┌─ INFORMATION PROVIDED

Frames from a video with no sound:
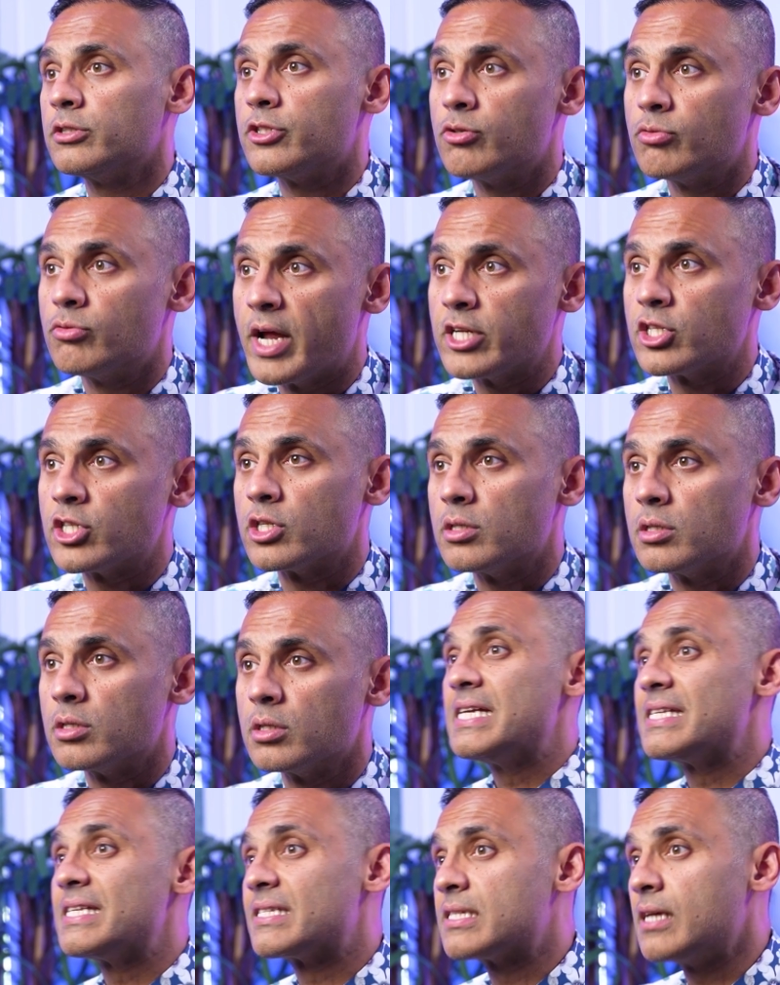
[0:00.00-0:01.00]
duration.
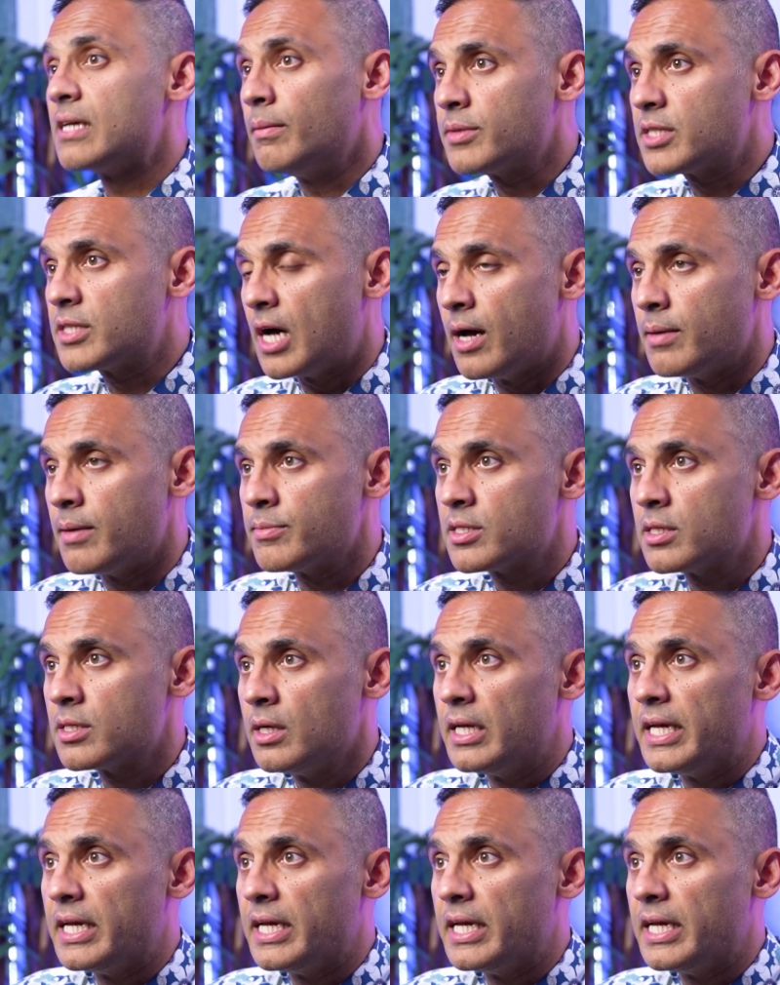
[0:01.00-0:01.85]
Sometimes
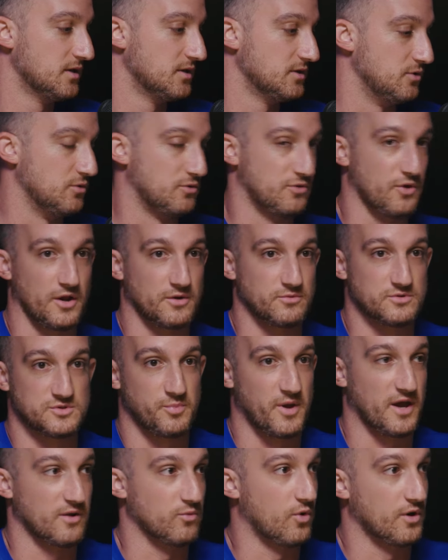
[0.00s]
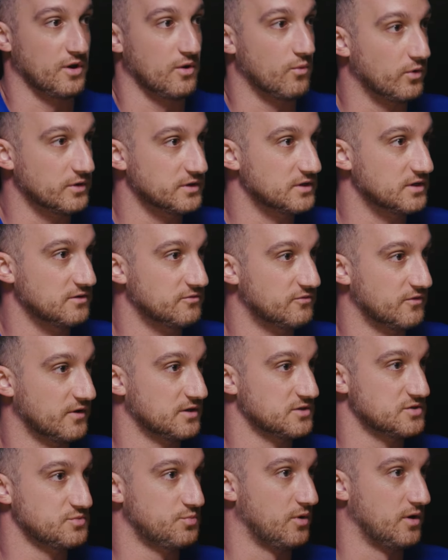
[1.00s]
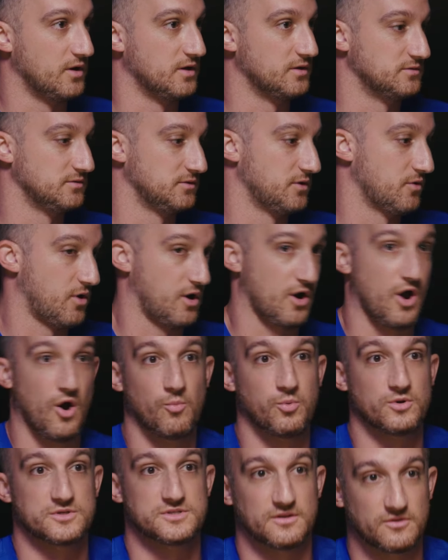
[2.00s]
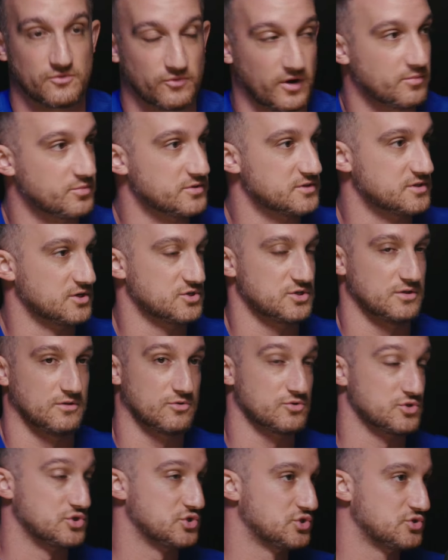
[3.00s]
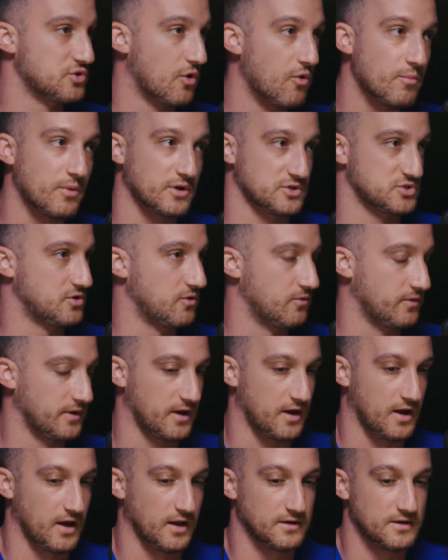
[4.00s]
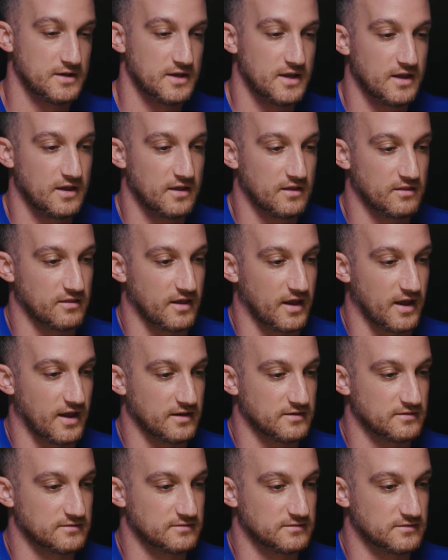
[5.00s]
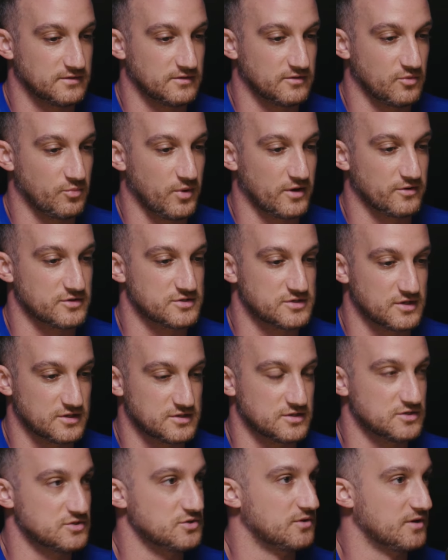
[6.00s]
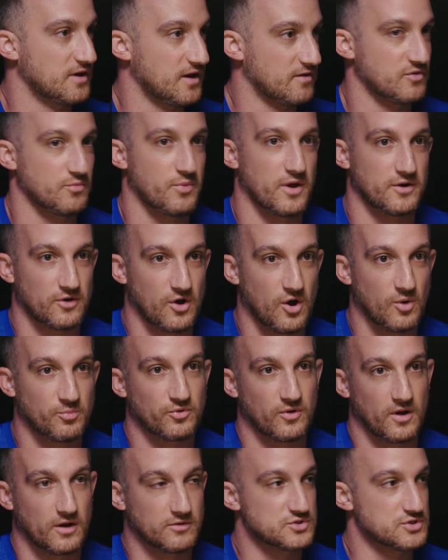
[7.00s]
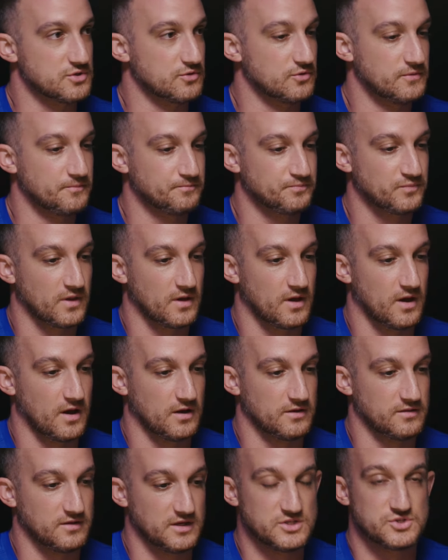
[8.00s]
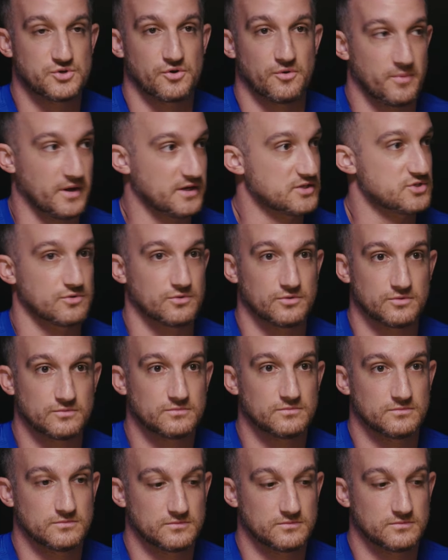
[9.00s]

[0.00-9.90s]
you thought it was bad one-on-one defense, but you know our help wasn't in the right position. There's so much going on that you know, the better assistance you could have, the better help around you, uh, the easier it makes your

└─

→ EXERCISE GOAL
Your answer must be an exact repeat of all the records, minus the pictures.

→ RESPONSE TO THIS EXERCISE
Frames from a video with no sound:
[0:00.00-0:01.00]
duration.
[0:01.00-0:01.85]
Sometimes
[0.00s]
[1.00s]
[2.00s]
[3.00s]
[4.00s]
[5.00s]
[6.00s]
[7.00s]
[8.00s]
[9.00s]

[0.00-9.90s]
you thought it was bad one-on-one defense, but you know our help wasn't in the right position. There's so much going on that you know, the better assistance you could have, the better help around you, uh, the easier it makes your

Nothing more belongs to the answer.